An Island Life, Closely Observed

Spare, simple truths on Martha's Vineyard
Laura Wainwright J. Ann Eldridge Illustrations

“Home Bird”
Laura Wainwright
Vineyard Stories, $19.95

  In many aspects, Martha’s Vineyard, the sea-wind swept island off the coast of Massachusetts, presents a mirror to the South and North Forks. Geologically, we seem almost connected: low hills, salt ponds, rocky headlands, and sandy beaches.
    This familiarity must have been part of what made Laura Wainwright, who spent much of her childhood in East Hampton, and whose family still lives here, choose to make the Vineyard her home.
    She describes this moment of transition in her collection of essays, “Home Bird: Four Seasons on Martha’s Vineyard,” published this summer, when she and her husband, Whit Griswold, moved into a house that had been in his family. It was to be an experiment in living on the island full time. Her West Tisbury became like Gilbert White’s Selbourne, itself a collection of letters. Martha’s Vineyard for her is a place whose natural mysteries were a world unto themselves, worthy of a lifetime of exploration.
    Much of the writing in “Home Bird” first appeared as columns in The Martha’s Vineyard Times, yet the stories seem as much letters to a friend as anything else.

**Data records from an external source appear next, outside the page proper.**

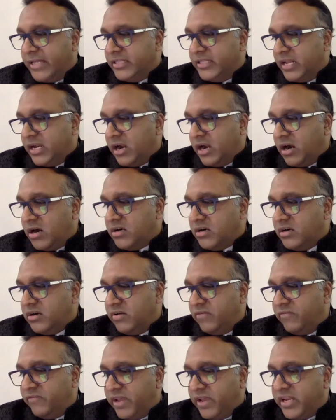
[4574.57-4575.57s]
there are
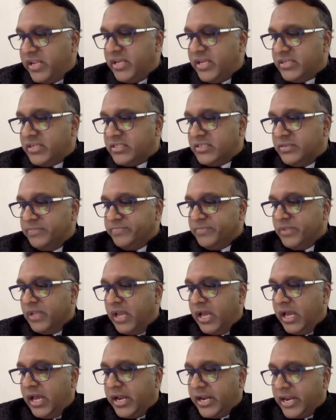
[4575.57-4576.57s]
various
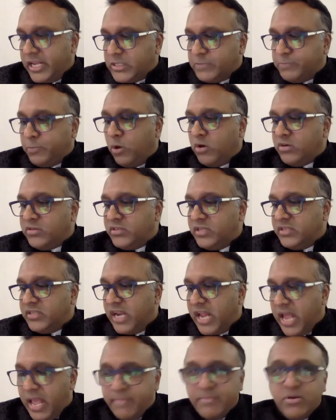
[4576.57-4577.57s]
responses that
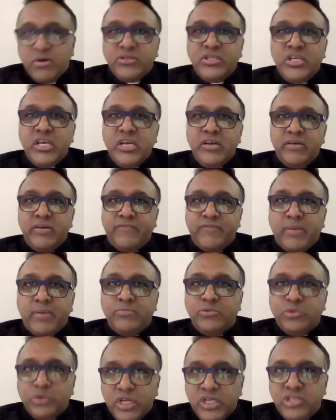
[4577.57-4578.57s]
are emerging
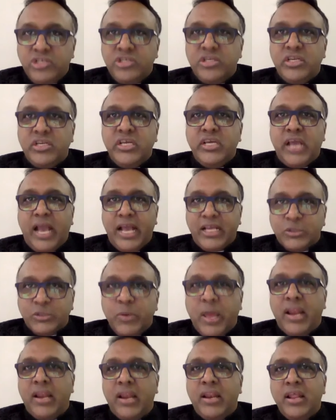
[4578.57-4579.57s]
from judiciary as
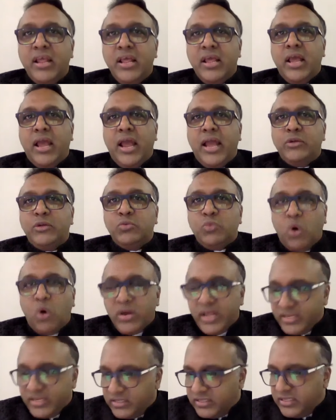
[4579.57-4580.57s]
well. And to
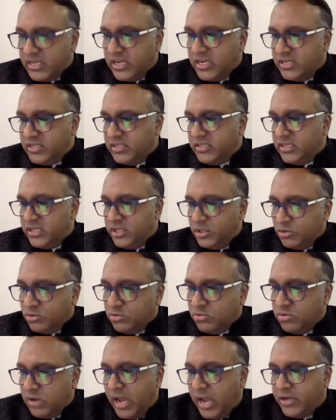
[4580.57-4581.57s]
what extent
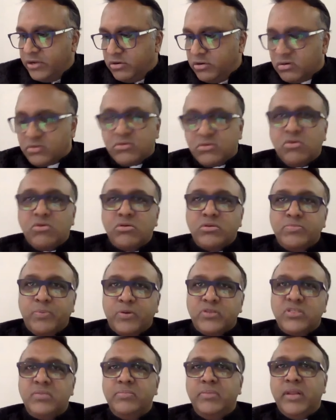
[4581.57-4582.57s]
you and your court
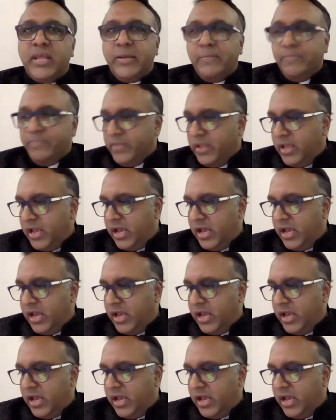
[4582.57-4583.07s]
possibly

There is a closeness to them, revealing perhaps the focus with which Ms. Wainwright views her world. Illustrations by J. Ann Eldridge accompany each essay.

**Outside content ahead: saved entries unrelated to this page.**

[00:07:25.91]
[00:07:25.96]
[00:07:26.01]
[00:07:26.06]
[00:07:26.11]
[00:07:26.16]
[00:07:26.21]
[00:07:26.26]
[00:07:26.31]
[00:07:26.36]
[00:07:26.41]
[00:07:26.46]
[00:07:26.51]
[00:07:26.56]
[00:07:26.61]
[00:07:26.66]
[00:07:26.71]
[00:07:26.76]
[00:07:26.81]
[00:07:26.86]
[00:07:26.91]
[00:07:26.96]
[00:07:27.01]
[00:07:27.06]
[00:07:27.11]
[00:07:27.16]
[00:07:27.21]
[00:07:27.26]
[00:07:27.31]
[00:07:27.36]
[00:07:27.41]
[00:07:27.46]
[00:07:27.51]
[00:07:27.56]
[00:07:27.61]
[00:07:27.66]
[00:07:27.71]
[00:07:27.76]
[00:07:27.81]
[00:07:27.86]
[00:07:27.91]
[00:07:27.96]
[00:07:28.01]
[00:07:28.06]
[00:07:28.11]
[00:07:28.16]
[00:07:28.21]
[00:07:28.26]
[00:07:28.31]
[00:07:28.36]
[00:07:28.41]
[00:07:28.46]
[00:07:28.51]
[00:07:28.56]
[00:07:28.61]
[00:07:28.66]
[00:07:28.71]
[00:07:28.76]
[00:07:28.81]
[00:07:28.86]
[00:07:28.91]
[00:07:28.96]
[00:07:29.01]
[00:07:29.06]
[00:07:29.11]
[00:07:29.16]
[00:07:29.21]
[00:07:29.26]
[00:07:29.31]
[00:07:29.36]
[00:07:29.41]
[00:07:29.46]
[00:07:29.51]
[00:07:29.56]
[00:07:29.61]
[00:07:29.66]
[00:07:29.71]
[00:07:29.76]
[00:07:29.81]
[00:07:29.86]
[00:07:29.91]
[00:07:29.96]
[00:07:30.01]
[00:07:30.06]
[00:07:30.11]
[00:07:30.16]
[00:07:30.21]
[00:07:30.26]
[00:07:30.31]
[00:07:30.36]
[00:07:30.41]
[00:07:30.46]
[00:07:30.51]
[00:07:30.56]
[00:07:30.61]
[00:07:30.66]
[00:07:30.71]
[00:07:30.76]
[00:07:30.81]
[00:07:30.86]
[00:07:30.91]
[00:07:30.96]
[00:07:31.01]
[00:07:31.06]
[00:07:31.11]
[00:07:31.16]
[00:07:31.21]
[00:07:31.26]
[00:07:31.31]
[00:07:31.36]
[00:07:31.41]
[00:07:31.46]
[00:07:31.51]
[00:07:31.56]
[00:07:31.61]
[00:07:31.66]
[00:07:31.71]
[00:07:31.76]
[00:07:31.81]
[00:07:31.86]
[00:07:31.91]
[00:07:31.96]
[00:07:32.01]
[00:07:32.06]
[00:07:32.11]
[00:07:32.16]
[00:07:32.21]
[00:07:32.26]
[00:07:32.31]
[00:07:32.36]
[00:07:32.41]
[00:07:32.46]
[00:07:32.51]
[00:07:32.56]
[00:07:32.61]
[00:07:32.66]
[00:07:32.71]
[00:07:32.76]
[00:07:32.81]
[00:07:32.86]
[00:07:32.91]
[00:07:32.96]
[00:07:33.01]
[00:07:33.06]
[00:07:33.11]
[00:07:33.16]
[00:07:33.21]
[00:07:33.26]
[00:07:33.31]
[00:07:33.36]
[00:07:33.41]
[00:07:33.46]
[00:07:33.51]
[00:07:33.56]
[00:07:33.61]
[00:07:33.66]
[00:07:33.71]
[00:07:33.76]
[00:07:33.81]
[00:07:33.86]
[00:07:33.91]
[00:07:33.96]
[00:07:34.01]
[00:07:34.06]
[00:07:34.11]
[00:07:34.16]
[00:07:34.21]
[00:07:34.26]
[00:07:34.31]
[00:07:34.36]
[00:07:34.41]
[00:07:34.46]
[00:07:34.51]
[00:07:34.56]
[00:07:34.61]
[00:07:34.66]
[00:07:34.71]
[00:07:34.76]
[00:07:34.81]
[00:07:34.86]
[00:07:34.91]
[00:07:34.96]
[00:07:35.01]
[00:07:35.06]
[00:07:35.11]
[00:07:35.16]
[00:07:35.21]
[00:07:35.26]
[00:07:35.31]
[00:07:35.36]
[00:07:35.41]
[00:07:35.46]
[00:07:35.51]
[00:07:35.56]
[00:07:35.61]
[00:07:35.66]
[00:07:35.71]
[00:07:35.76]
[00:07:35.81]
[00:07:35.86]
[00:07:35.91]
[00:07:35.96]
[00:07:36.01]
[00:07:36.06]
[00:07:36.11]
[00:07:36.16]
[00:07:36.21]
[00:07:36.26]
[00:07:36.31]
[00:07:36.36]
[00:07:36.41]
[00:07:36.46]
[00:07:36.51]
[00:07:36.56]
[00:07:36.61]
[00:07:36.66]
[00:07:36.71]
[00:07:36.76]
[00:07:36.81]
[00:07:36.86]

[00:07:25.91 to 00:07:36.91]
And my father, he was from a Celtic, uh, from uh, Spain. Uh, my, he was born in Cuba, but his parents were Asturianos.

    “Home Bird” is divided into four sections, starting with summer and swinging around the calendar. Some readers who know eastern Long Island, or really any of the coastal resorts, will find kinship with her sense that the year’s best months begin now, when the summer people have finally folded up their beach chairs and gone away.
    “Except for the fishermen competing in the annual Striped Bass and Bluefish Derby, most of the summer boats and crowds are gone, and there’s a welcome sense of space,” she writes. Later in the year, when winter comes, she writes, “these stripped-down months are what keep me here. The short days hone something essential inside me. . . . The long nights, swirling with galaxies I can’t comprehend, challenge me and whet my appetite for spare simple truths.”
    These are immediate thoughts; each of the essays in the book give the sense of having been written down at the end of the individual days they describe. Little moments predominate, like a swim at a freshwater inland pond on a hot summer’s day when the rest of the island is at the beach.
    On a chance evening alone on the porch, she notices “the cottage next door is empty of its usual summer tenants. There are no sing-song voices playing hide and seek in the small yard. No screen doors bang. The grill sits unlit. The porch light is off. I notice three catbirds hopping along the low stone wall between our house and theirs. The undiluted quiet is a gift.”
    It is such contemplative precision that gives “Home Bird” its charm. The title comes, Ms. Wainwright writes, from an Englishism for a person who prefers to remain close to the nest. In an essay of the same name, she pairs fall’s swarms of departing college students with male hummingbirds and “flocks of brown cowbirds and masses of emerald-backed tree swallows, which cluster up on the rainbow-colored edge of the Gay Head cliffs in preparation for their group migration.” It is a deft and accurate comparison.
    The striking intimacy of “Home Bird” is present throughout. Writing about looking at the stars on a late-fall night, Ms. Wainwright almost confesses, “I love our watery planet so fiercely that I have to look away.”
    Spring comes (perhaps too soon for the reader’s taste and the author’s) at the end of the short volume with an essay about an estate sale some years after an elderly friend’s death and one about how the guilty pleasure of feeding the birds resulted in a disaster of a rat warren and 10 or more skunks taking up residence in her basement.
    “Home Bird” closes with the author’s recalling a walk in the woods as the native flowers began to bloom. “My step was light and my energy and focus were on what was right there in that moment. Full circle brought me back to the boardwalk across Duarte’s Pond and past the wild iris, but now I could savor them, with my feet firmly on the ground, spirits soaring.”